• The problem
In the copy, keep every record exact and leave out all images.

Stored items

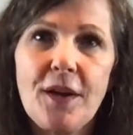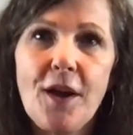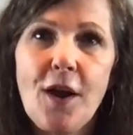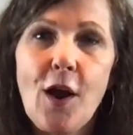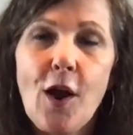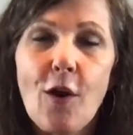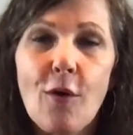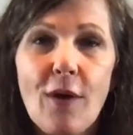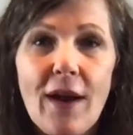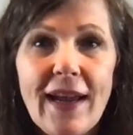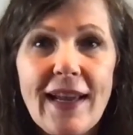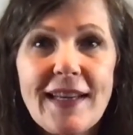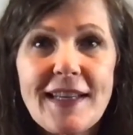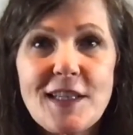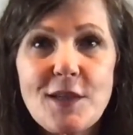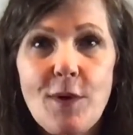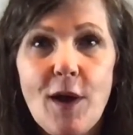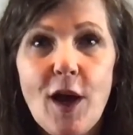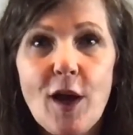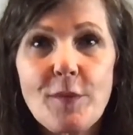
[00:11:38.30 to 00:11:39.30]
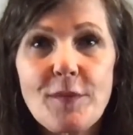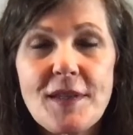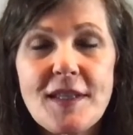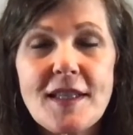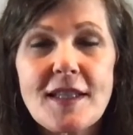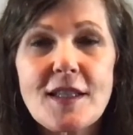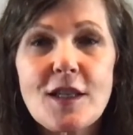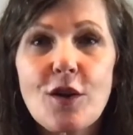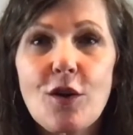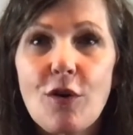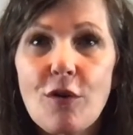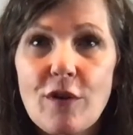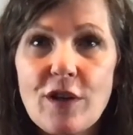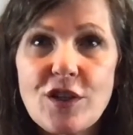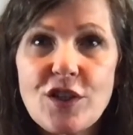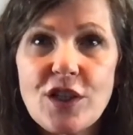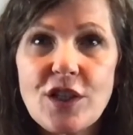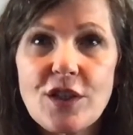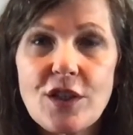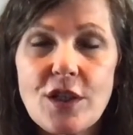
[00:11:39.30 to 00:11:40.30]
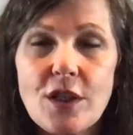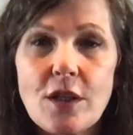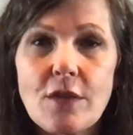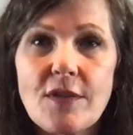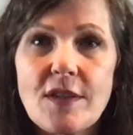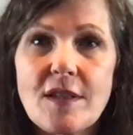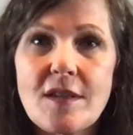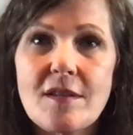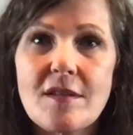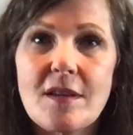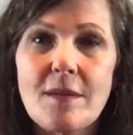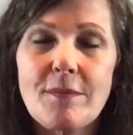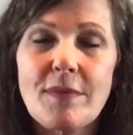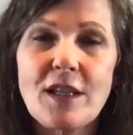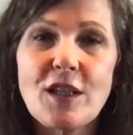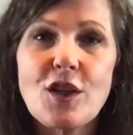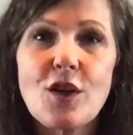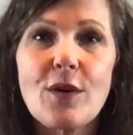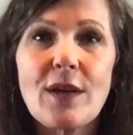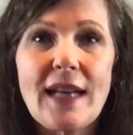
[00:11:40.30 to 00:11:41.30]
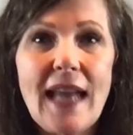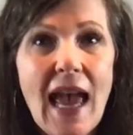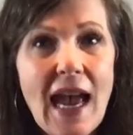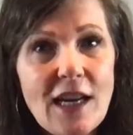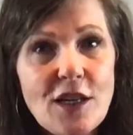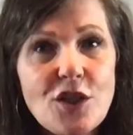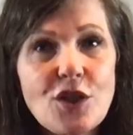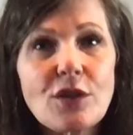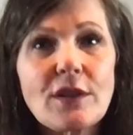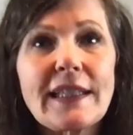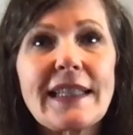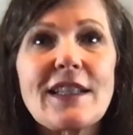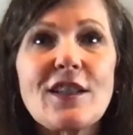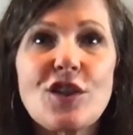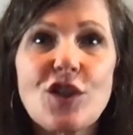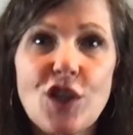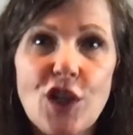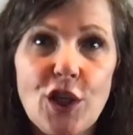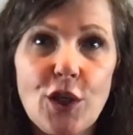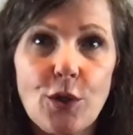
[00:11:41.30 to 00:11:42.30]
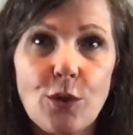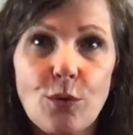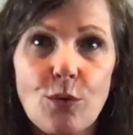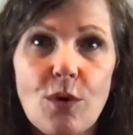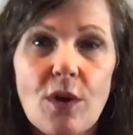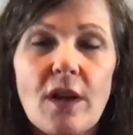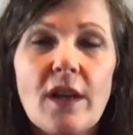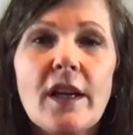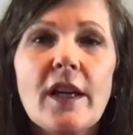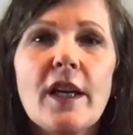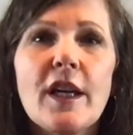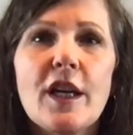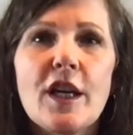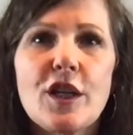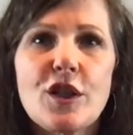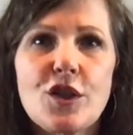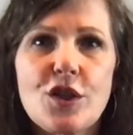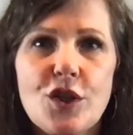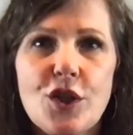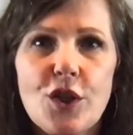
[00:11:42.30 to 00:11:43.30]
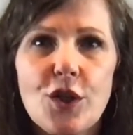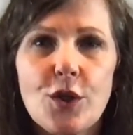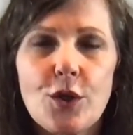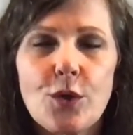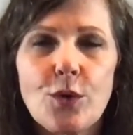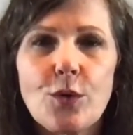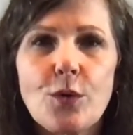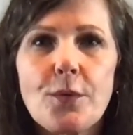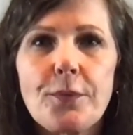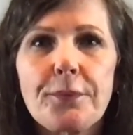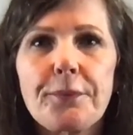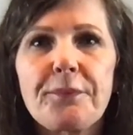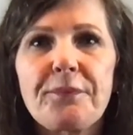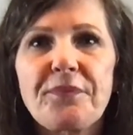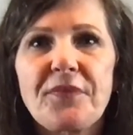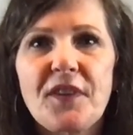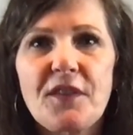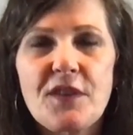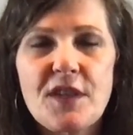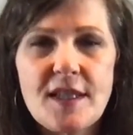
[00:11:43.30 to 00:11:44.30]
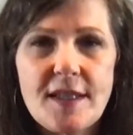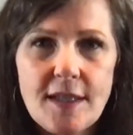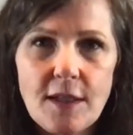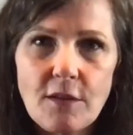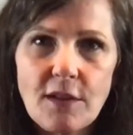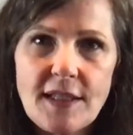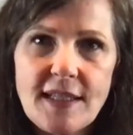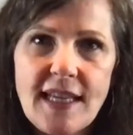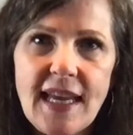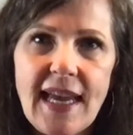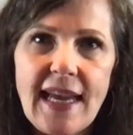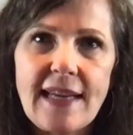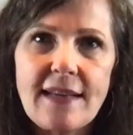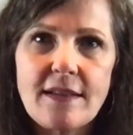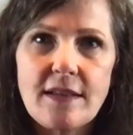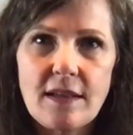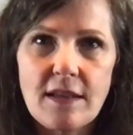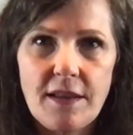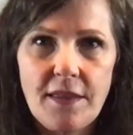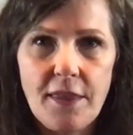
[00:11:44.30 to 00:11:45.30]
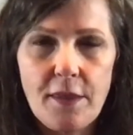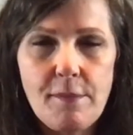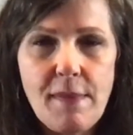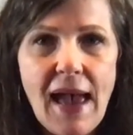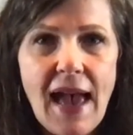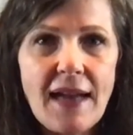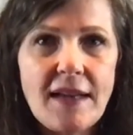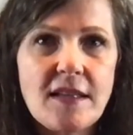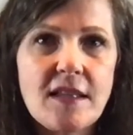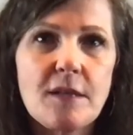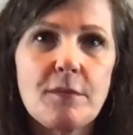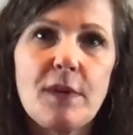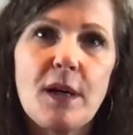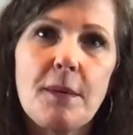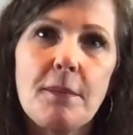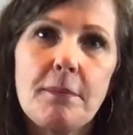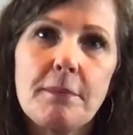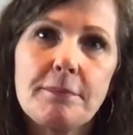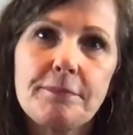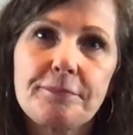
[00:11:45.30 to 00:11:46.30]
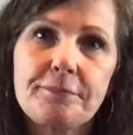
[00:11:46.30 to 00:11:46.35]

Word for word: All right, so I hope this is encouraging to you. This is something you can actually do to facilitate the maximum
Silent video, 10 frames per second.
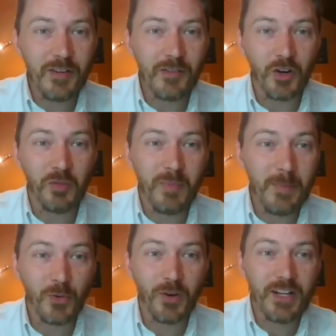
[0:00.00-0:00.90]
have heard me
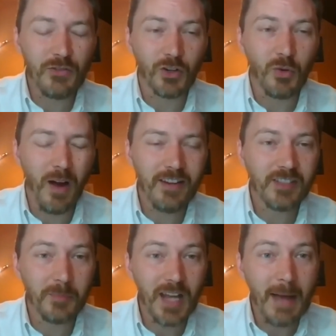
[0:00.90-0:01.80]
preach for quite
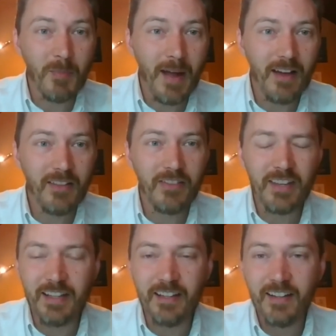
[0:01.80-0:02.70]
some time about
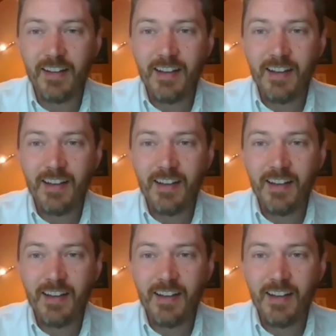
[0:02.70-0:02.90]
the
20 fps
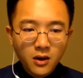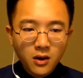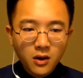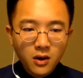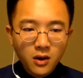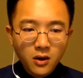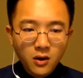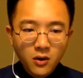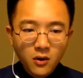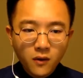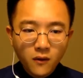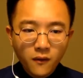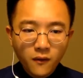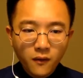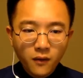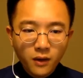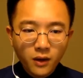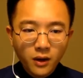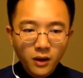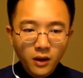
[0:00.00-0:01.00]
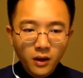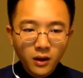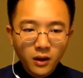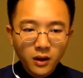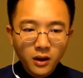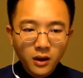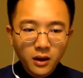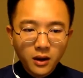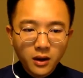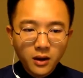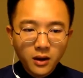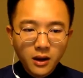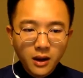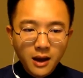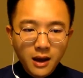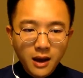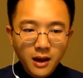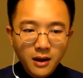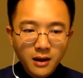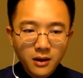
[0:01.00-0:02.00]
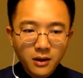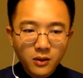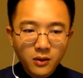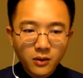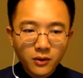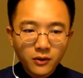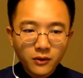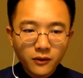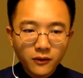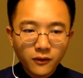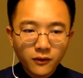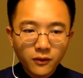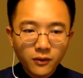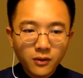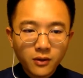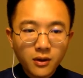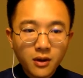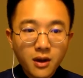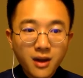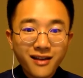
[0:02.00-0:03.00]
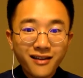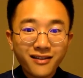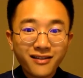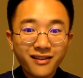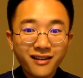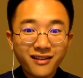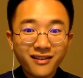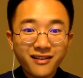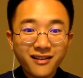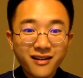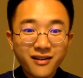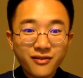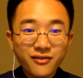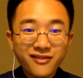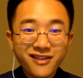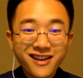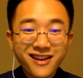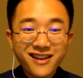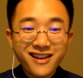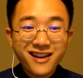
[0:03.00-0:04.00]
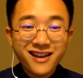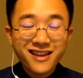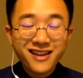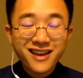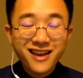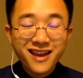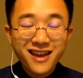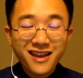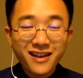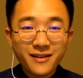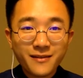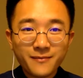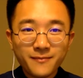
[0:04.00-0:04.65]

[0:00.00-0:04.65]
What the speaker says: Hopefully they didn't add any questions to it. 698.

• Task output
[00:11:38.30 to 00:11:39.30]
[00:11:39.30 to 00:11:40.30]
[00:11:40.30 to 00:11:41.30]
[00:11:41.30 to 00:11:42.30]
[00:11:42.30 to 00:11:43.30]
[00:11:43.30 to 00:11:44.30]
[00:11:44.30 to 00:11:45.30]
[00:11:45.30 to 00:11:46.30]
[00:11:46.30 to 00:11:46.35]

Word for word: All right, so I hope this is encouraging to you. This is something you can actually do to facilitate the maximum
Silent video, 10 frames per second.
[0:00.00-0:00.90]
have heard me
[0:00.90-0:01.80]
preach for quite
[0:01.80-0:02.70]
some time about
[0:02.70-0:02.90]
the
20 fps
[0:00.00-0:01.00]
[0:01.00-0:02.00]
[0:02.00-0:03.00]
[0:03.00-0:04.00]
[0:04.00-0:04.65]

[0:00.00-0:04.65]
What the speaker says: Hopefully they didn't add any questions to it. 698.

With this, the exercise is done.